This question already has an answer here:

- How dangerous is it to compare floating point values? 9 answers
- What is the most effective way for float and double comparison? 24 answers

I have two integer vectors of nearly 1000 size, and what I am going to do is to check whether the sum of the square integer for these two vectors is the same or not. So I write the following codes:

```
std::vector<int> array1;
std::vector<int> array2;
... // initialize array1 and array2, and in the experiment all elements
// in the two vectors are the same but the sequence of elements may be different.
// For example: array1={1001, 2002, 3003, ....}
// array2={2002, 3003, 1001, ....}
assert(array1.size() == array2.size());
float sum_array1 = 0;
float sum_array2 = 0;
for(int i=0; i<array1.size(); i++)
sum_array1 +=array1[i]*array1[i];
for(int i=0; i<array2.size(); i++)
sum_array2 +=array2[i]*array2[i];
```

I expect that `sum_array1`

should be equal to `sum_array2`

, but in fact in my application I found they were different `sum_array1 = 1.2868639e+009`

while `sum_array2 = 1.2868655e+009`

. What I have done next is to change the type of `sum_array1`

and `sum_array2`

to double type as the following codes show:

```
double sum_array1 = 0;
double sum_array2 = 0;
for(int i=0; i<array1.size(); i++)
sum_array1 +=array1[i]*array1[i];
for(int i=0; i<array2.size(); i++)
sum_array2 +=array2[i]*array2[i];
```

This time `sum_array1`

is equal to `sum_array2`

`sum_array1=sum_array2=1286862225.0000000`

. My question is why it could happen. Thanks.

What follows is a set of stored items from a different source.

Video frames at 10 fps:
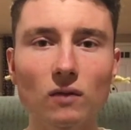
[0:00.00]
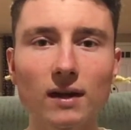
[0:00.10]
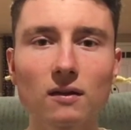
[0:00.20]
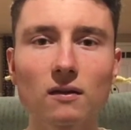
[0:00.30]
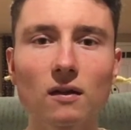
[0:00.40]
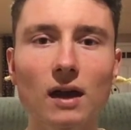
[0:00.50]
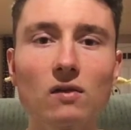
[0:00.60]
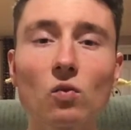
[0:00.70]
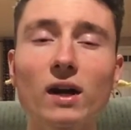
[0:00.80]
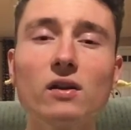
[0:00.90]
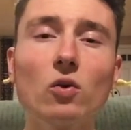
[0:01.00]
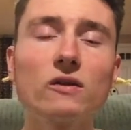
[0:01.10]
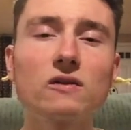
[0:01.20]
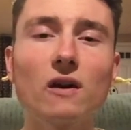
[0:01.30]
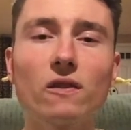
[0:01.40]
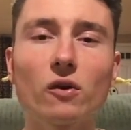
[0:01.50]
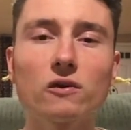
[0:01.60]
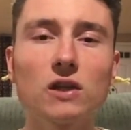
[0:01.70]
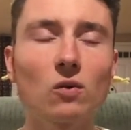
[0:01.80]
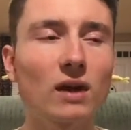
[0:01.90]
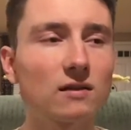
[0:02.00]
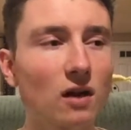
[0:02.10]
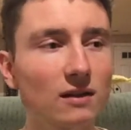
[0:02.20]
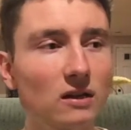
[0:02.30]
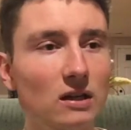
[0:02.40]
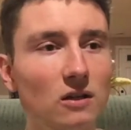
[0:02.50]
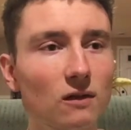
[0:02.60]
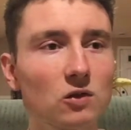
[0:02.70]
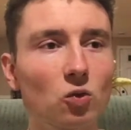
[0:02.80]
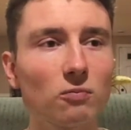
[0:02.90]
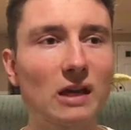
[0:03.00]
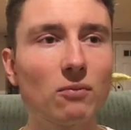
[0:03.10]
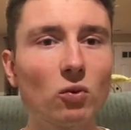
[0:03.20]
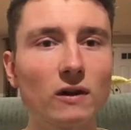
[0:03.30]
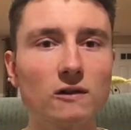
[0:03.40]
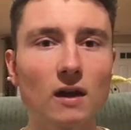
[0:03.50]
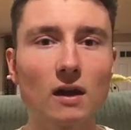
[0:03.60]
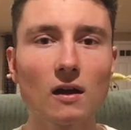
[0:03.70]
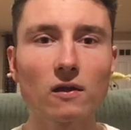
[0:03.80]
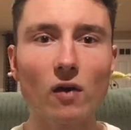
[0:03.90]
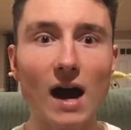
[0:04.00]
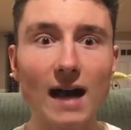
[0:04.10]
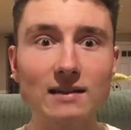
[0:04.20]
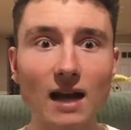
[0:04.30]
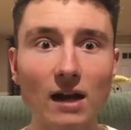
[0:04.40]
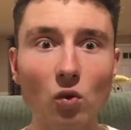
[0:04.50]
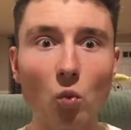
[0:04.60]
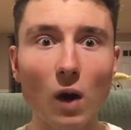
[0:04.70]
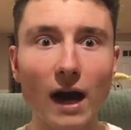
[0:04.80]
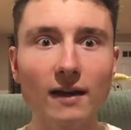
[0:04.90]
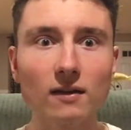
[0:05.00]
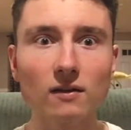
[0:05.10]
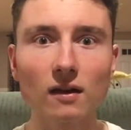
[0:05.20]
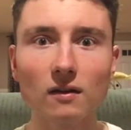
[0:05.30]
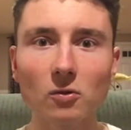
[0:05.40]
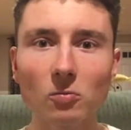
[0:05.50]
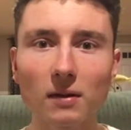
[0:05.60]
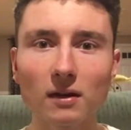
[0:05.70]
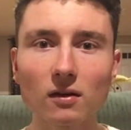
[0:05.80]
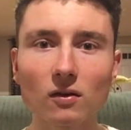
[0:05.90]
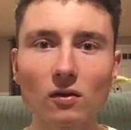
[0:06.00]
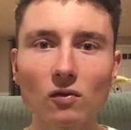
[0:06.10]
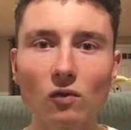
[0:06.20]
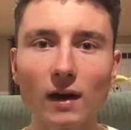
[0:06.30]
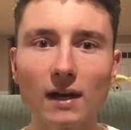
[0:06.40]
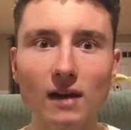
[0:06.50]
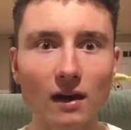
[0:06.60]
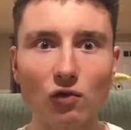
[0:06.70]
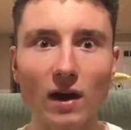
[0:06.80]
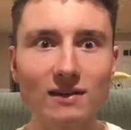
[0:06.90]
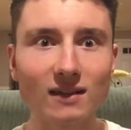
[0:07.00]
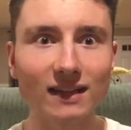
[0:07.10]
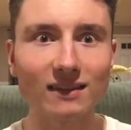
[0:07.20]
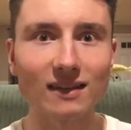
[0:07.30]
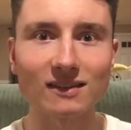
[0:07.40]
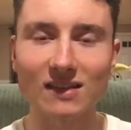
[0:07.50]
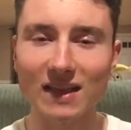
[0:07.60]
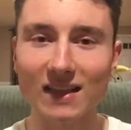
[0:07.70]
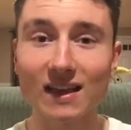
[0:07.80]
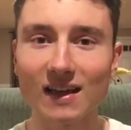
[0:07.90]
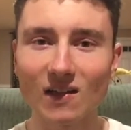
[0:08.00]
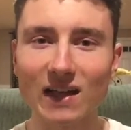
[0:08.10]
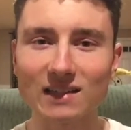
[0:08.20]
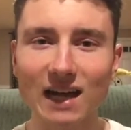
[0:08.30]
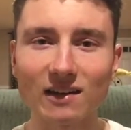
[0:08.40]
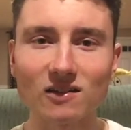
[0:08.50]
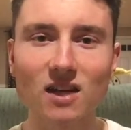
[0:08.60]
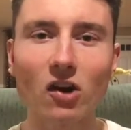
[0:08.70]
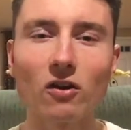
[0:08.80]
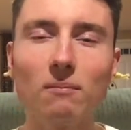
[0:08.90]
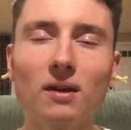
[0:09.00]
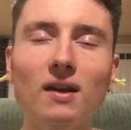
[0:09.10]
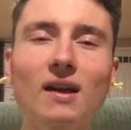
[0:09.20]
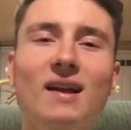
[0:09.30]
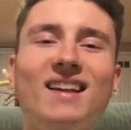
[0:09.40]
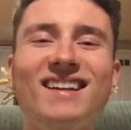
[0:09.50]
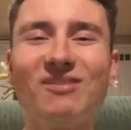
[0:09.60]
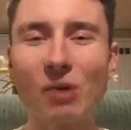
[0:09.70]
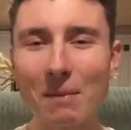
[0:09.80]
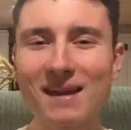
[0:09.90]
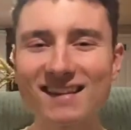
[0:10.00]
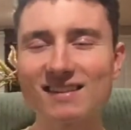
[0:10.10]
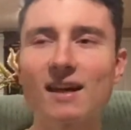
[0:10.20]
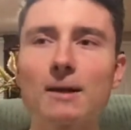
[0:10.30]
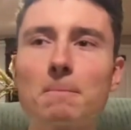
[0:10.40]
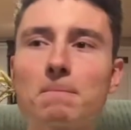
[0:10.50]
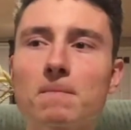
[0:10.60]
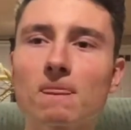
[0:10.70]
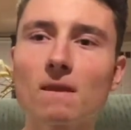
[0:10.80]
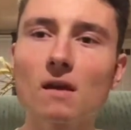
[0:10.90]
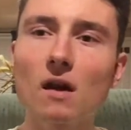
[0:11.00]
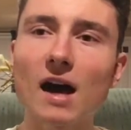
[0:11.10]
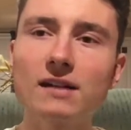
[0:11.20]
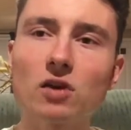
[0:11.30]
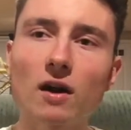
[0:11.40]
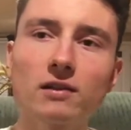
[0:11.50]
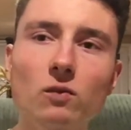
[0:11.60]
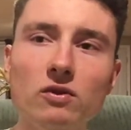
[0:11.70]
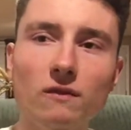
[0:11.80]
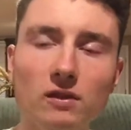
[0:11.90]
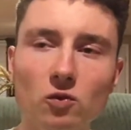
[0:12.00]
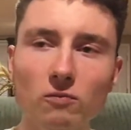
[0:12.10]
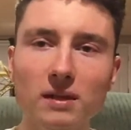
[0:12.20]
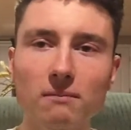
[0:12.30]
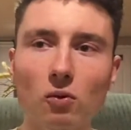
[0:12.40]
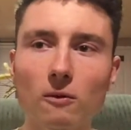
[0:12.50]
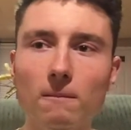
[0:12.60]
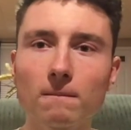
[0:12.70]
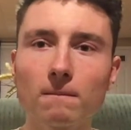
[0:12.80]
right? And what I noticed on Thursday when I talked to individual people is their eyes kind of widened a little bit, right? Not crazy like this, and that's kind of scary. But what I mean is, like, I talked to individual people,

Floating point values have a finite size, and can therefore only represent real values with a finite precision. This leads to rounding errors when you need more precision than they can store.

In particular, when adding a small number (such as those you're summing) to a much larger number (such as your accumulator), the loss of precision can be quite large compared with the small number, giving a significant error; and the errors will be different depending on the order.

Typically, `float`

has 24 bits of precision, corresponding to about 7 decimal places. Your accumulator requires 10 decimal places (around 30 bits), so you will experience this loss of precision. Typically, `double`

has 53 bits (about 16 decimal places), so your result can be represented exactly.

A 64-bit integer may be the best option here, since all the inputs are integers. Using an integer avoids loss of precision, but introduces a danger of overflow if the inputs are too many or too large.

To minimise the error if you can't use a wide enough accumulator, you could sort the input so that the smallest values are accumulated first; or you could use more complicated methods such as Kahan summation.